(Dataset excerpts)
↓

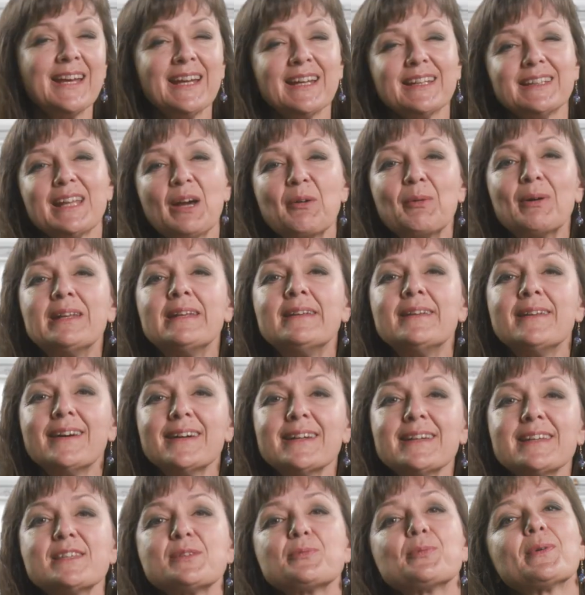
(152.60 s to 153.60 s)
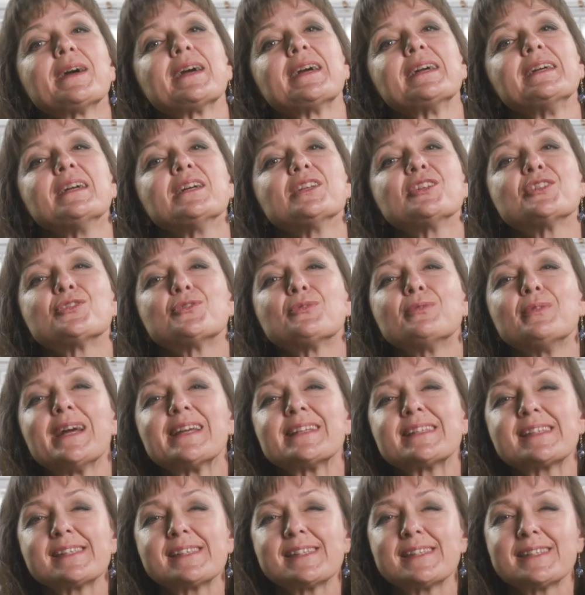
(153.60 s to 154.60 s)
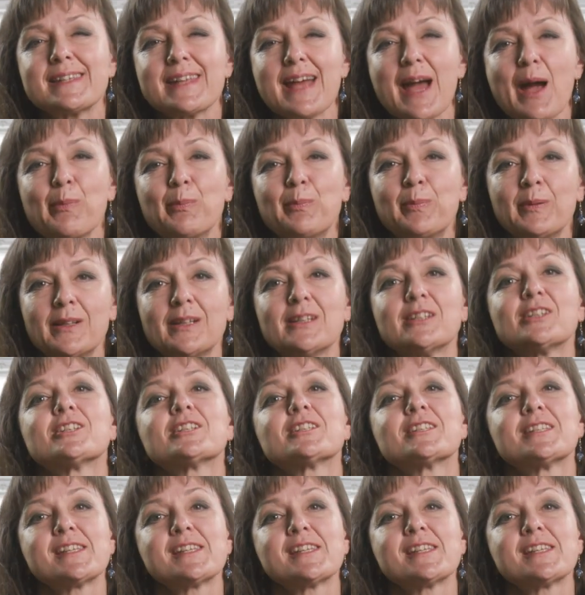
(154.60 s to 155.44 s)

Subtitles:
Now, a nice way to establish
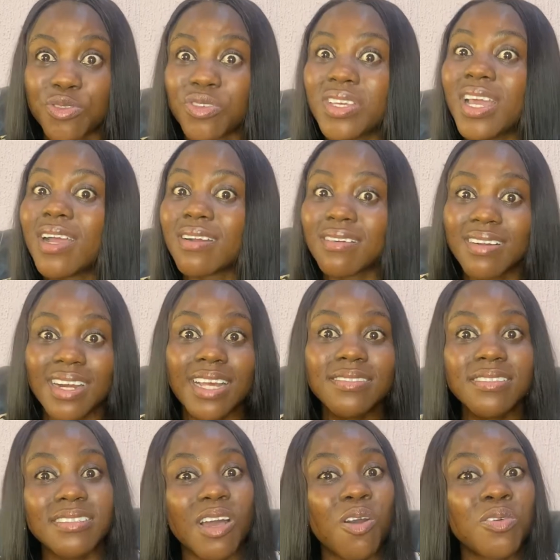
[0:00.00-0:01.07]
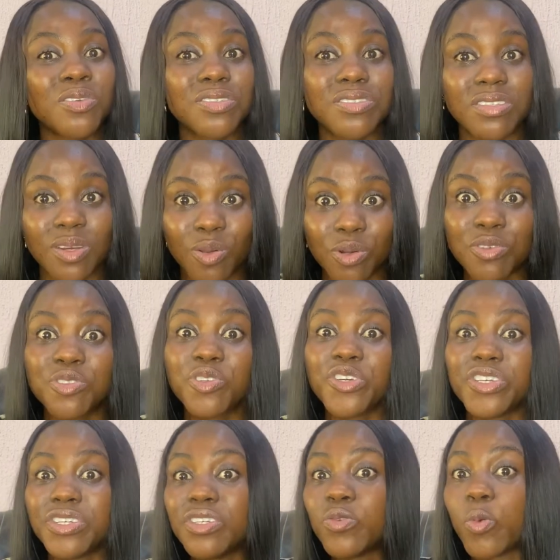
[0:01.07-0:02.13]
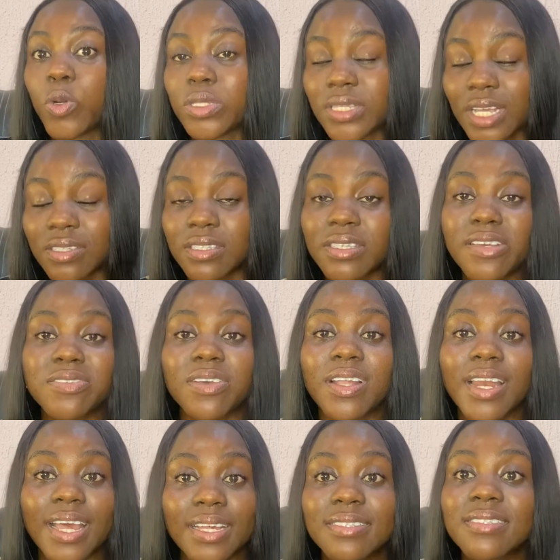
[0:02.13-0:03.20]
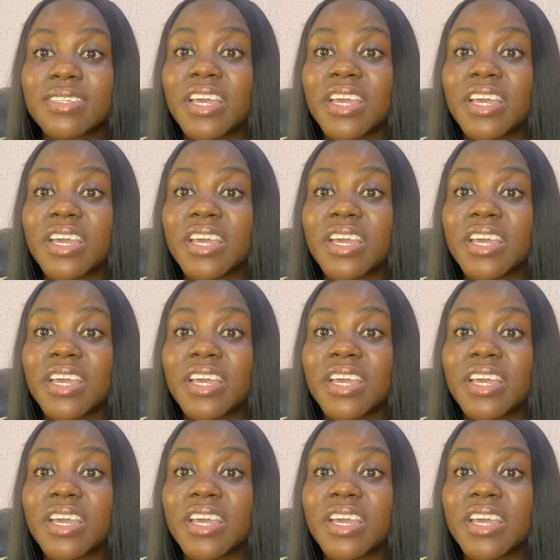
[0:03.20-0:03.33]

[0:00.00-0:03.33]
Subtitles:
Yeah, classes are always long, so you need water to take to class.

↑

■ PROBLEM TO WORK ON
Restate the records above exactly, less any pictures.

■ SOLUTION FOR THIS PROBLEM
(152.60 s to 153.60 s)
(153.60 s to 154.60 s)
(154.60 s to 155.44 s)

Subtitles:
Now, a nice way to establish
[0:00.00-0:01.07]
[0:01.07-0:02.13]
[0:02.13-0:03.20]
[0:03.20-0:03.33]

[0:00.00-0:03.33]
Subtitles:
Yeah, classes are always long, so you need water to take to class.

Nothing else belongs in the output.